This summer, Maryland plans to start taxing computer services, raising the cost of these services by 6%. Adjoining states like Virginia and Pennsylvania are the likely winners here, as companies will surely shift their computer outsourcing contracts to facilities outside of Maryland to avoid this new tax.
We decided to help drive attention to this by talking about the economic development advantage that Virginia would likely gain over its arch-rival, Maryland. We placed a letter to the editor in both the Baltimore Business Journal and Baltimore Sun. That letter was then read at a 400-person rally held by a coalition called "Fight the Tax" to get the crowd fired up for their visits to legislative offices. It’s also featured on their website (www.fightthetechtax.com/blog).
Here’s the letter:
As a former director of Virginia’s Economic Development Partnership, I know firsthand the competition between Virginia and Maryland in attracting new jobs and investment by high-tech and biotech companies. This proposed tax on computer services in Maryland makes it that much easier for Northern Virginia to compete with Maryland for any business that relies heavily on computer services, including financial services, health care and government contracting.
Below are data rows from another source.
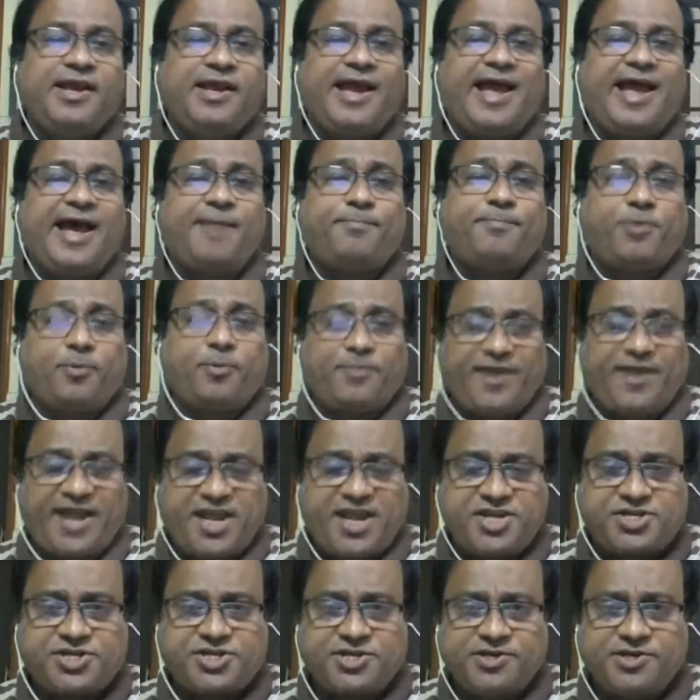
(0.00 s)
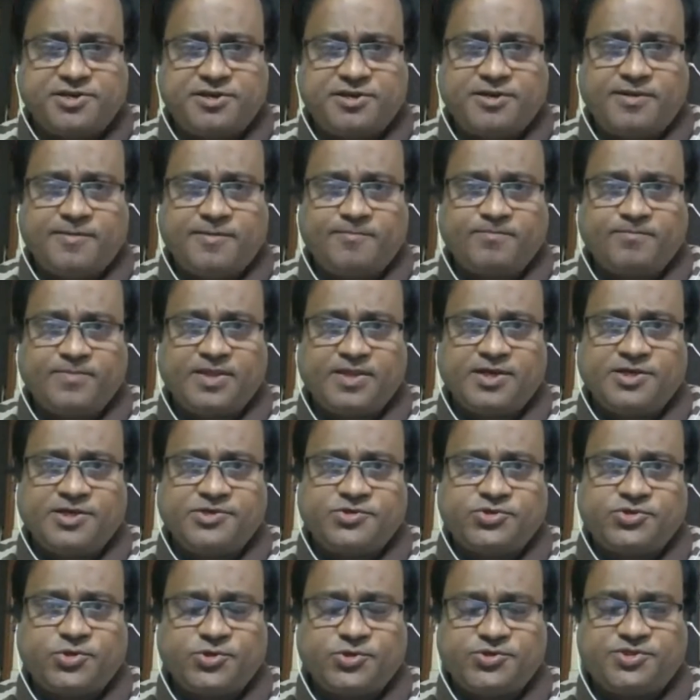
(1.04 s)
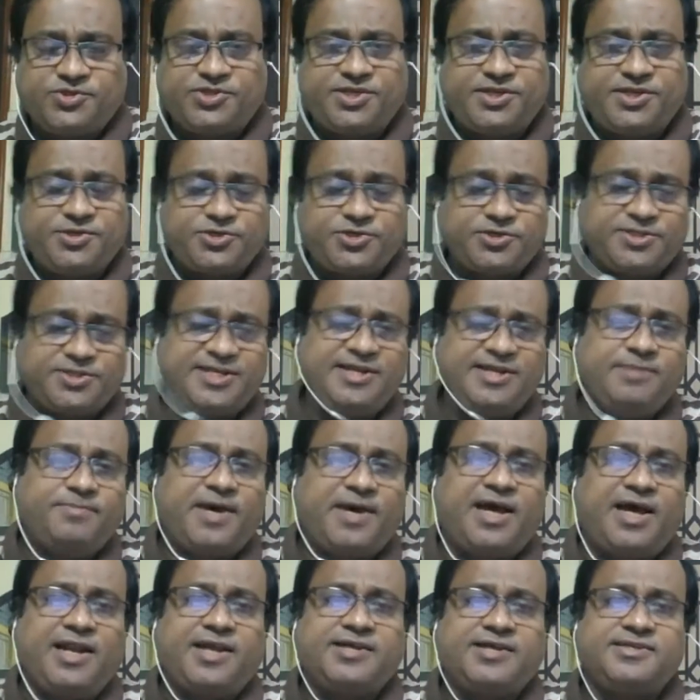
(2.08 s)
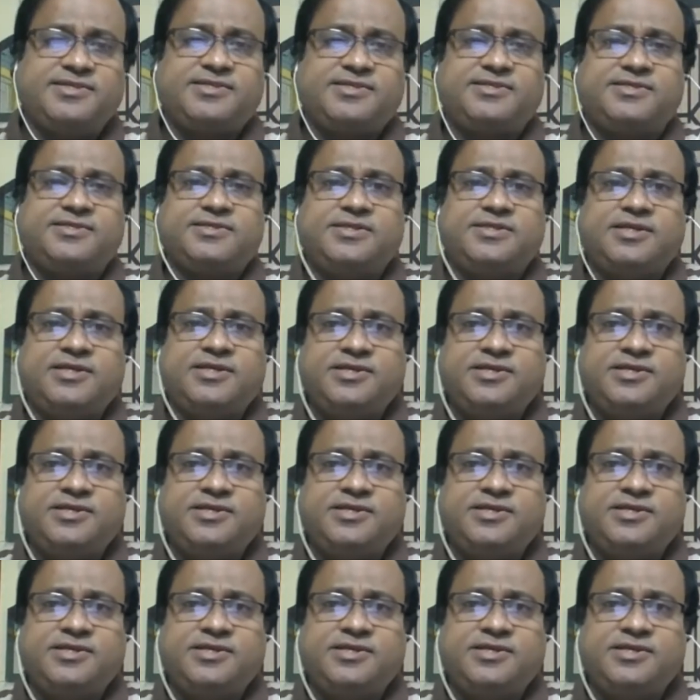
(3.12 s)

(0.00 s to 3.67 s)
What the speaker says: appropriation. So Jatin Bala's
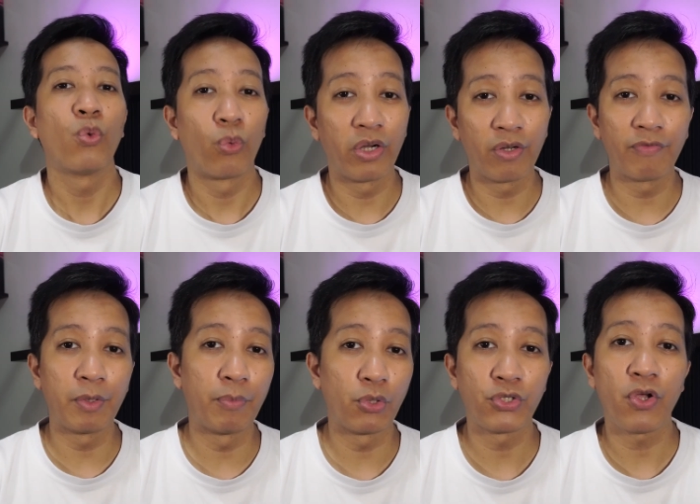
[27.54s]
One of the
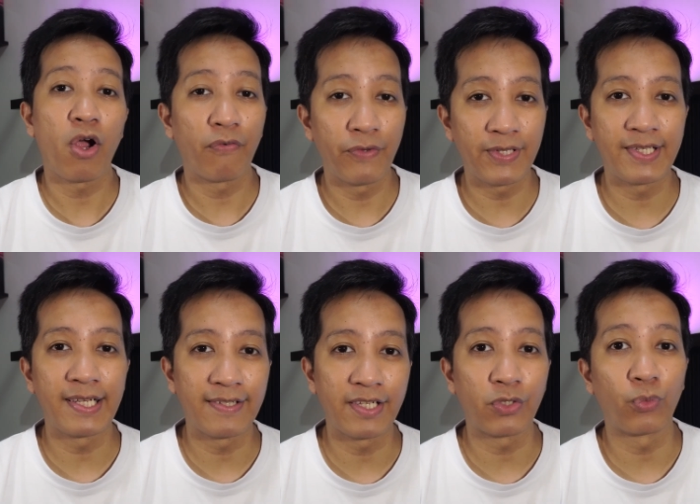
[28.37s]
most obvious
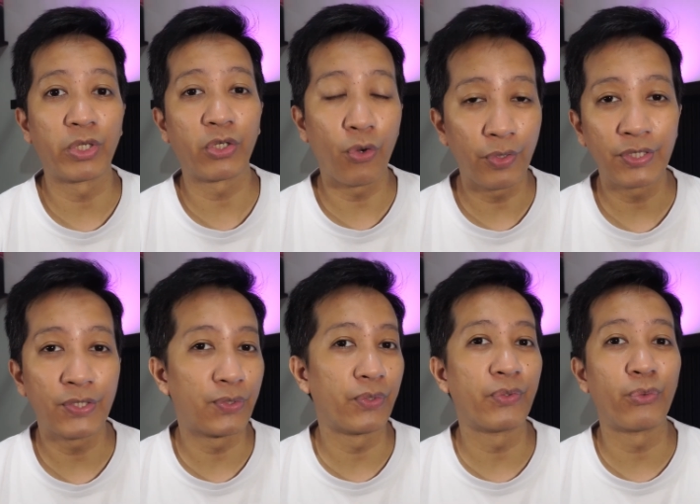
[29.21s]
things that we're going
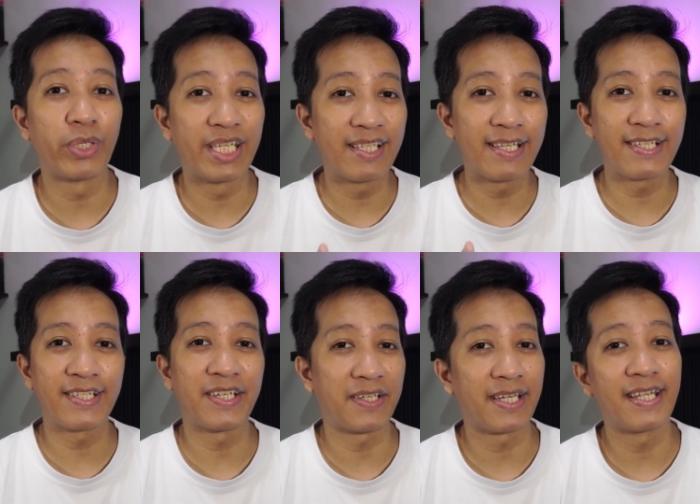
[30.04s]
to do within this
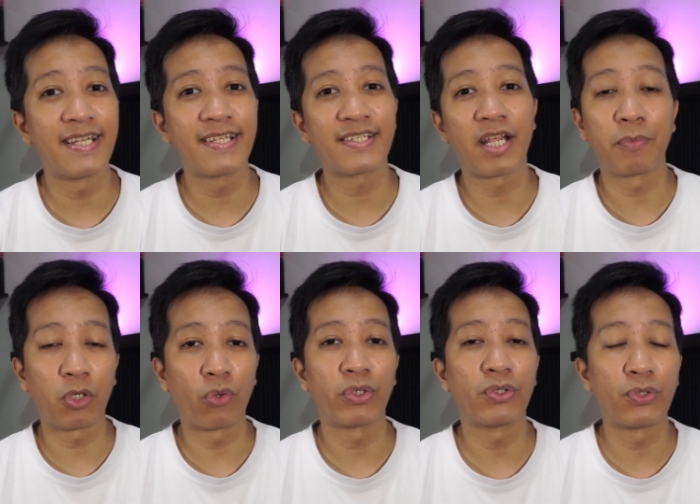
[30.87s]
year is I'm
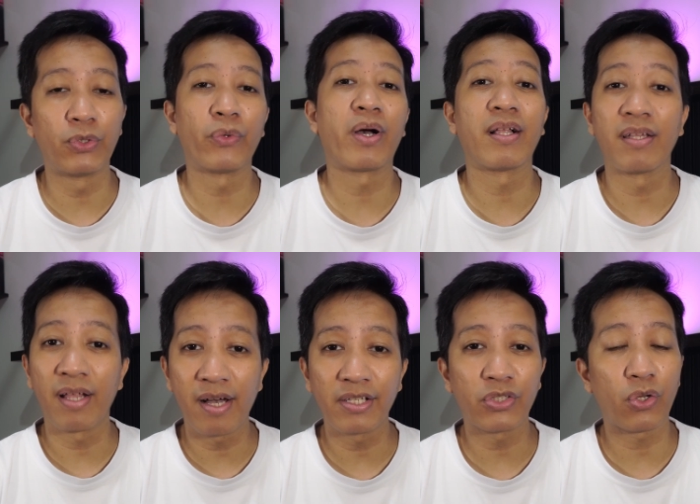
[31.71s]
going to do a
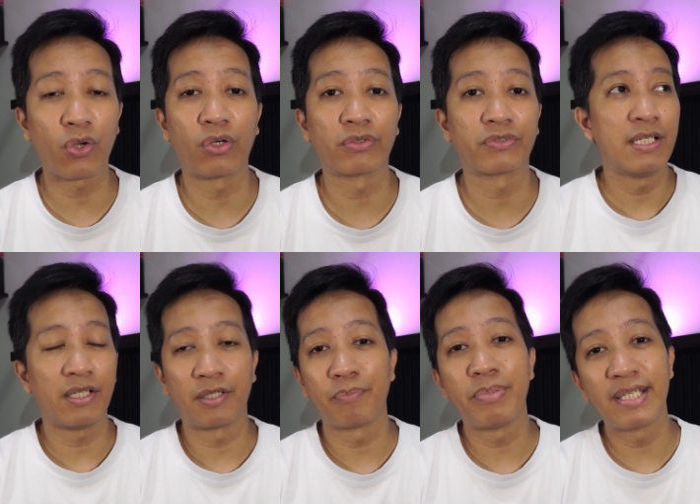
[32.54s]
lot of
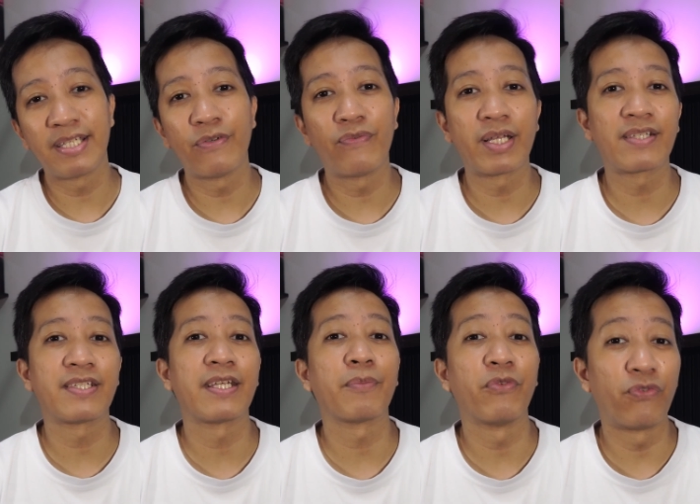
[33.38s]
uh, PC
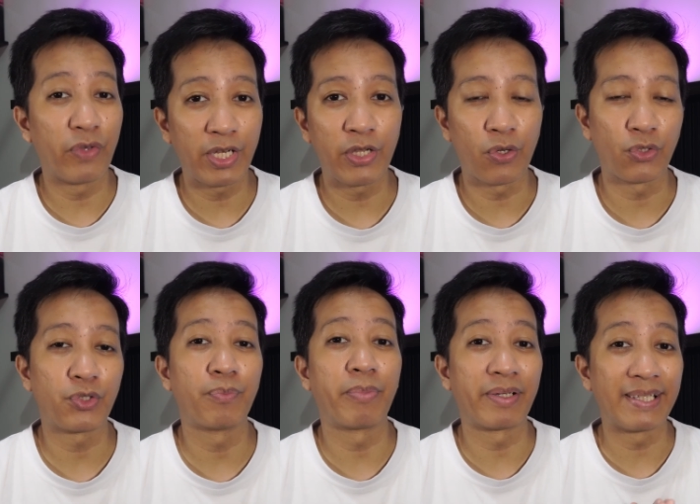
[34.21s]
fixing
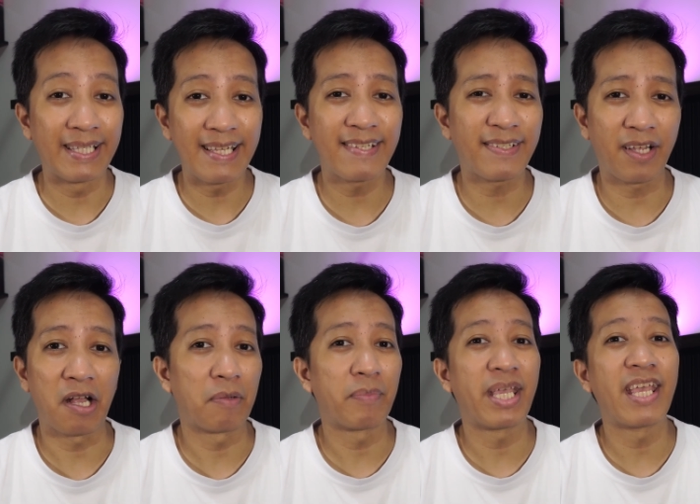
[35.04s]
videos but this
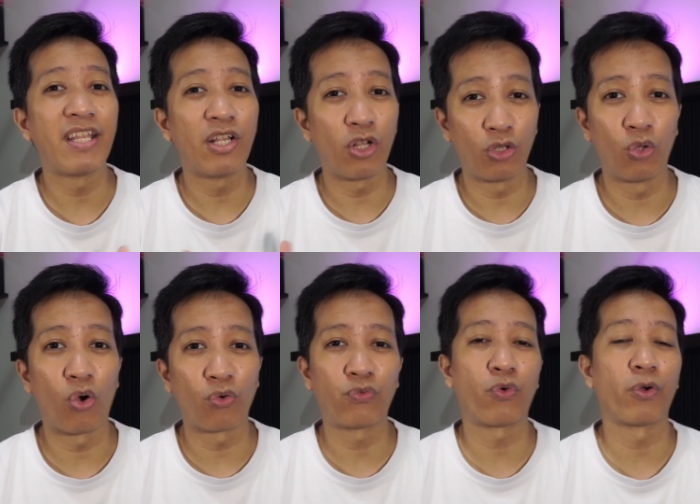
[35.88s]
time in
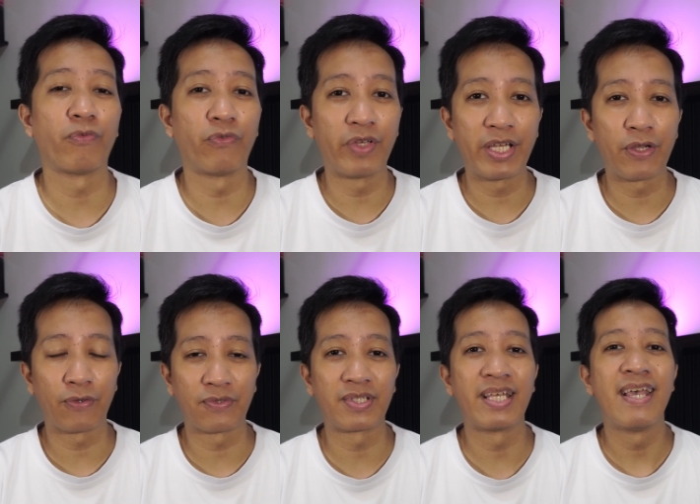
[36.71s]
long form
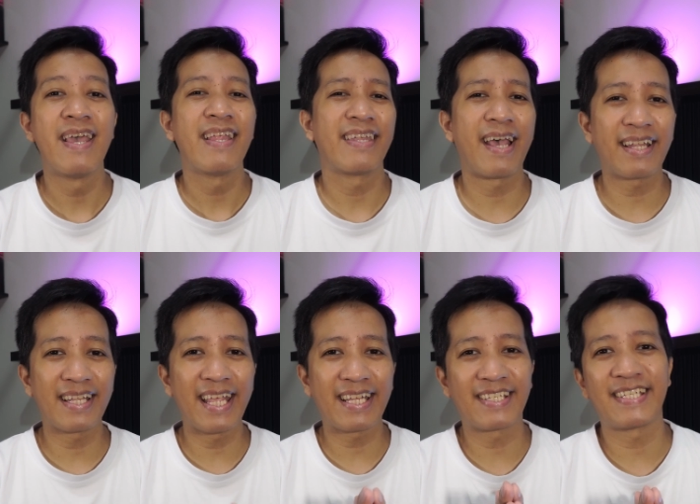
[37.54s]
videos.
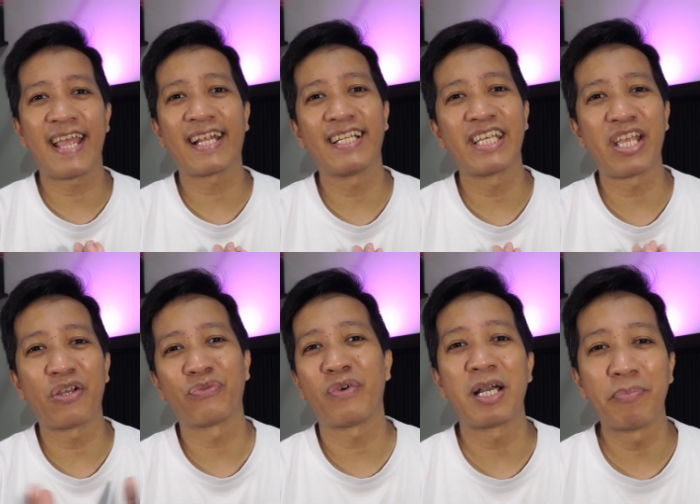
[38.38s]
Not exactly
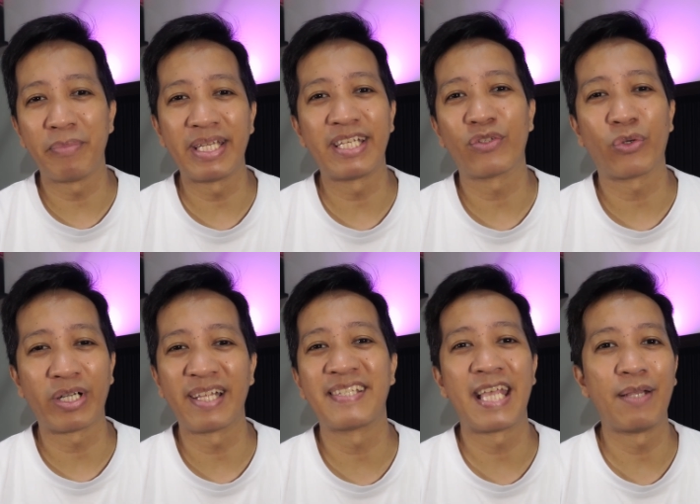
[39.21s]
a 5 minute or
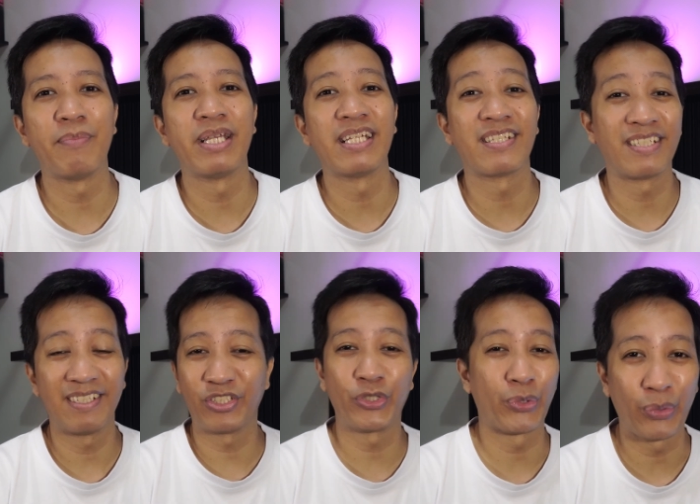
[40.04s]
a 10 minute
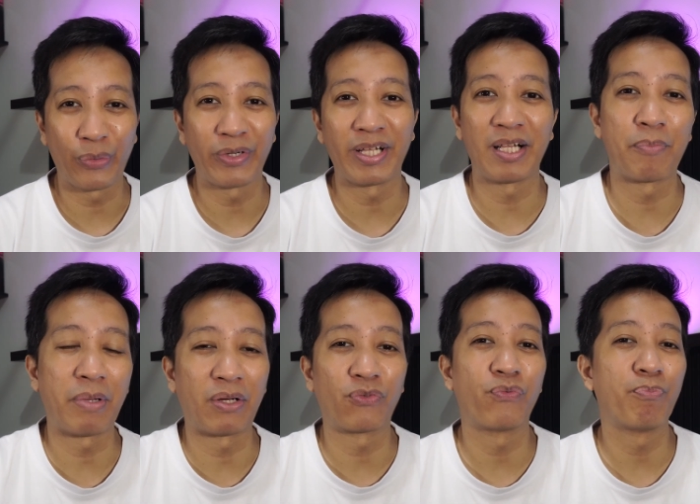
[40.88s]
tutorial
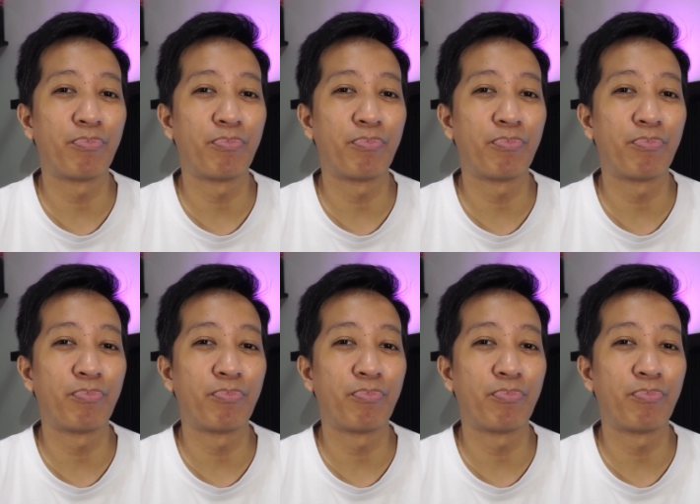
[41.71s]
about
Maryland businesses are just beginning to realize the trouble this tax will cause when it goes into effect this summer. They’re also troubled by how this tax was enacted — via a conference committee at the 11th hour as a stop-gap measure to plug a budget gap.
But over here in Virginia, we’re not troubled at all. In fact, let me extend my thanks to Maryland for giving a new advantage to the Old Dominion.
There are now three bills in Annapolis aimed at repealing this misguided tax. And we plan to keep the pressure on.